Storia tristissima di una bellissima canzone.

Warren Zevon, cantautore amato e rispettato negli Stati Uniti con alle spalle una lunga e luminosa carriera, scopre di essere affetto da un male incurabile. Raduna intorno a sé alcuni amici musicisti (Ry Cooder, Don Henley, Bruce Springsteen, Jim Keltner, Emmylou Harris, Joe Walsh, Tom Petty, Jackson Browne, ecc.) e pochi giorni dopo la diagnosi comincia a registrare il suo ultimo album: “The wind”.

L’album uscirà il 26 agosto 2003. Zevon muore il 7 settembre.

La raccolta, che contiene alcune delle più belle canzoni dell’artista, include, come ultima traccia, una ballata intitolata: “Keep me in your heart”. E’ una canzone struggente con un testo meraviglioso dedicata alla sua compagna.

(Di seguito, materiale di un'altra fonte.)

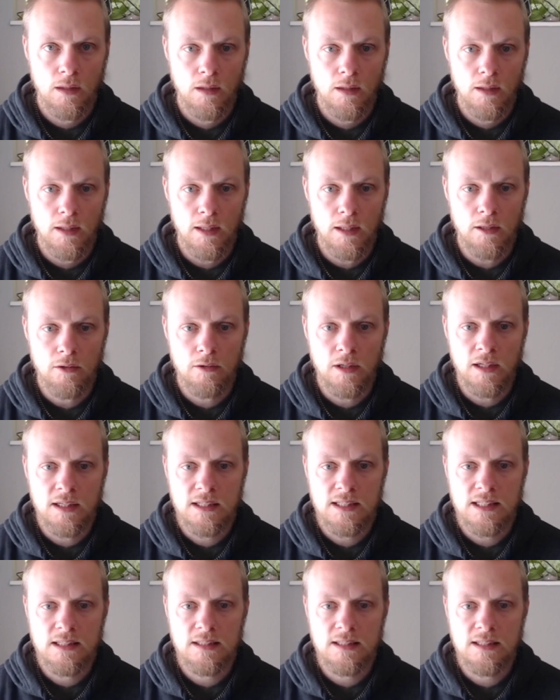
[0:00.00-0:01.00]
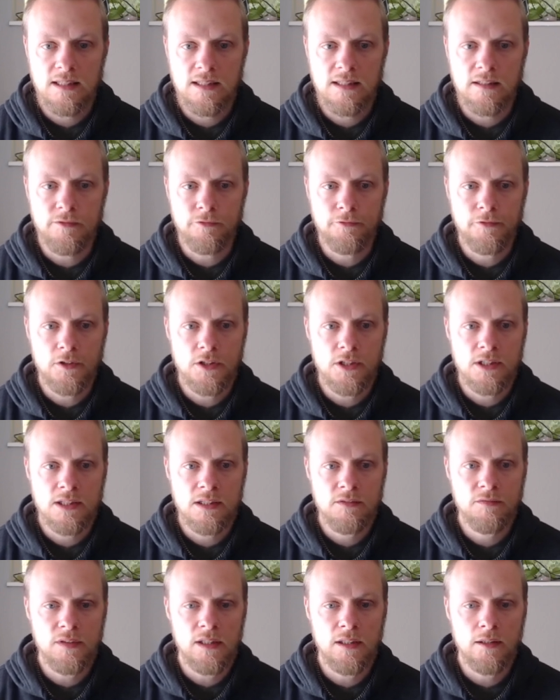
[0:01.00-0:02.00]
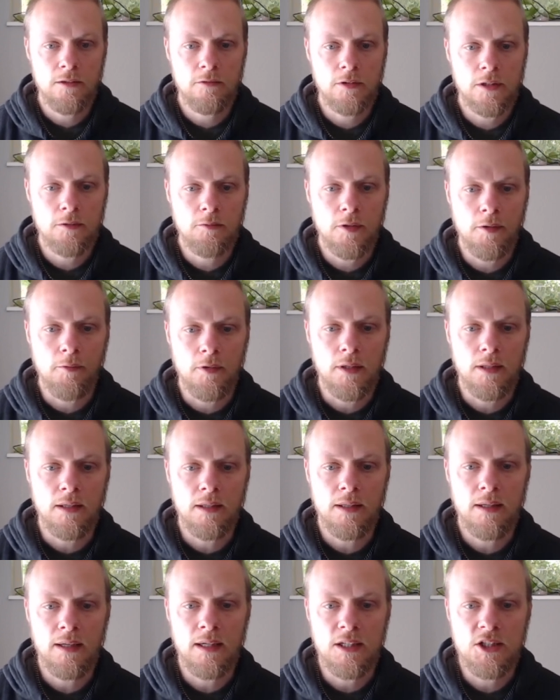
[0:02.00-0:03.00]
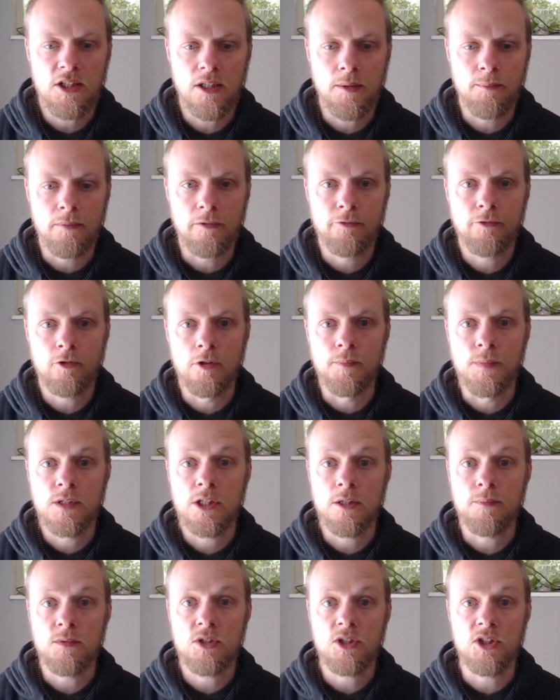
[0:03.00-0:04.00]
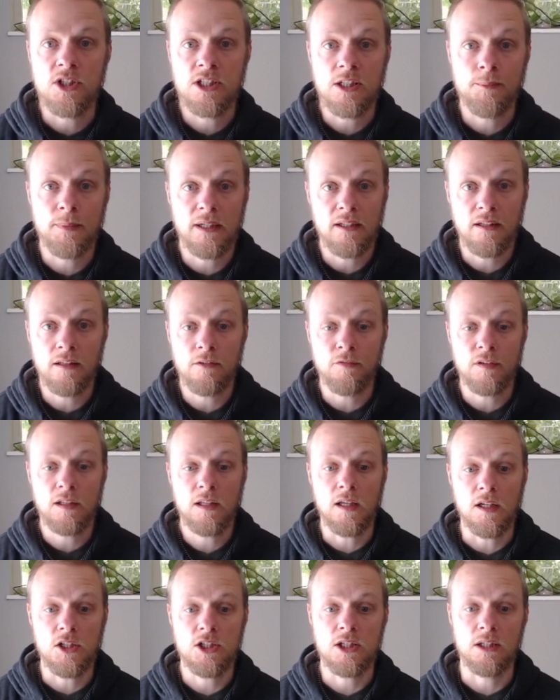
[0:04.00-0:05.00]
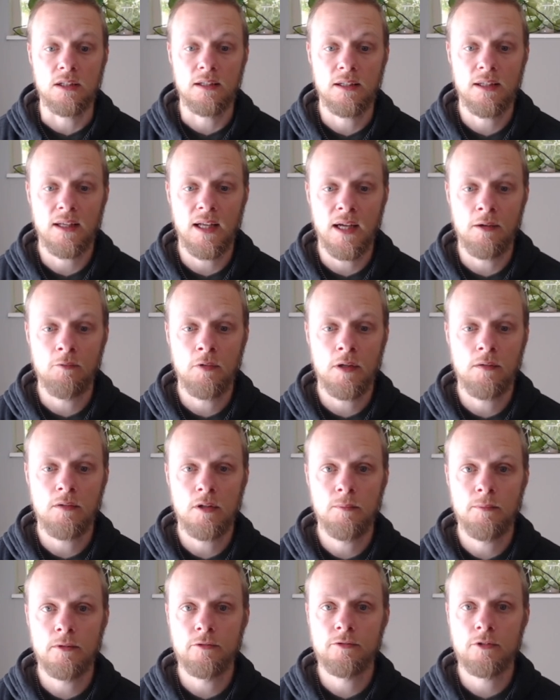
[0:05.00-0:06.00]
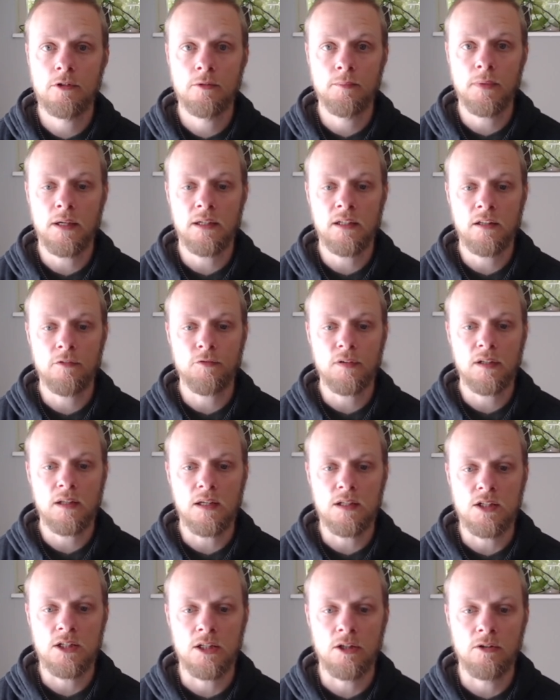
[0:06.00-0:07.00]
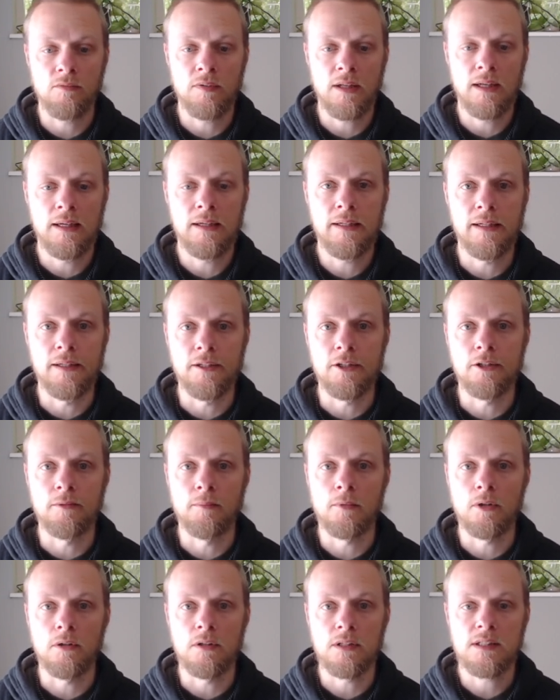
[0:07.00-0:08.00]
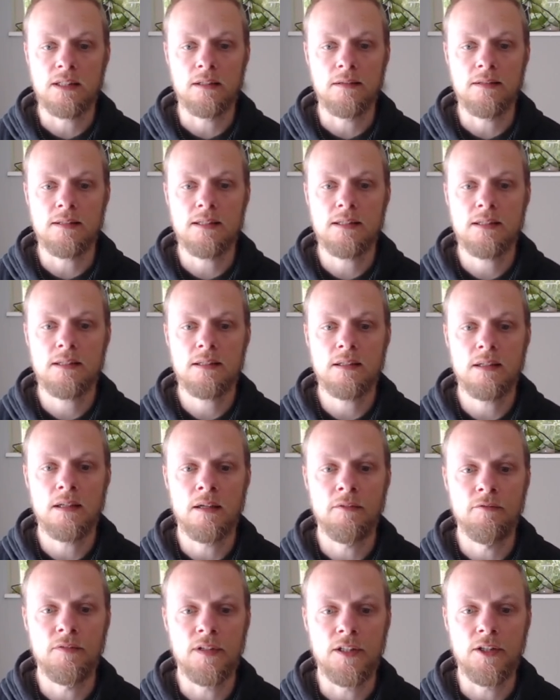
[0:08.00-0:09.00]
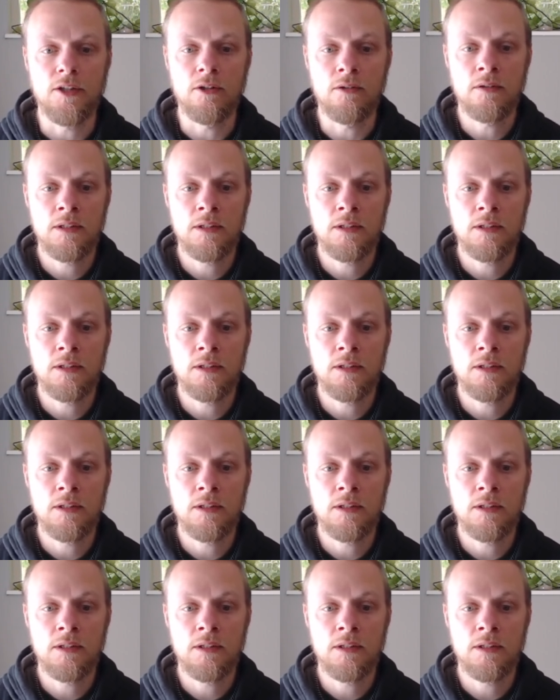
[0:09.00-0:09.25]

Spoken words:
Hello guys, this is the first video where we will actually perform some system identification, and we will perform identification of linear models in this video.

Difficile trattenere le lacrime di commozione ascoltandone le parole e pensando a quello che Warren stava attraversando in quei giorni:

 

Stanno calando le ombre ed io non ho più fiato
tienimi nel tuo cuore per un po’.

Se ti lascio non significa che non ti ami più
tienimi nel tuo cuore per un po’.

Quando ti alzi al mattino e vedi questo sole pazzo
tienimi nel tuo cuore per un po’.

C’è un treno che sta partendo chiamato di notte quando tutto è detto e fatto
tienimi nel tuo cuore per un po’.

Qualche volta quando stai facendo semplici cose attorno alla casa
forse penserai a me e sorriderai.

Sai che sono legato a te come i bottoni sulla tua camicetta
tienimi nel tuo cuore per un po’.

 

Stringimi nei tuoi pensieri, conducimi nei tuoi sogni
toccami mentre ricado nella tua vista,
quando l’inverno giunge mantieni il fuoco alto
e io sarò, esattamente, vicino a te.

 

“Keep me in your heart for a while”.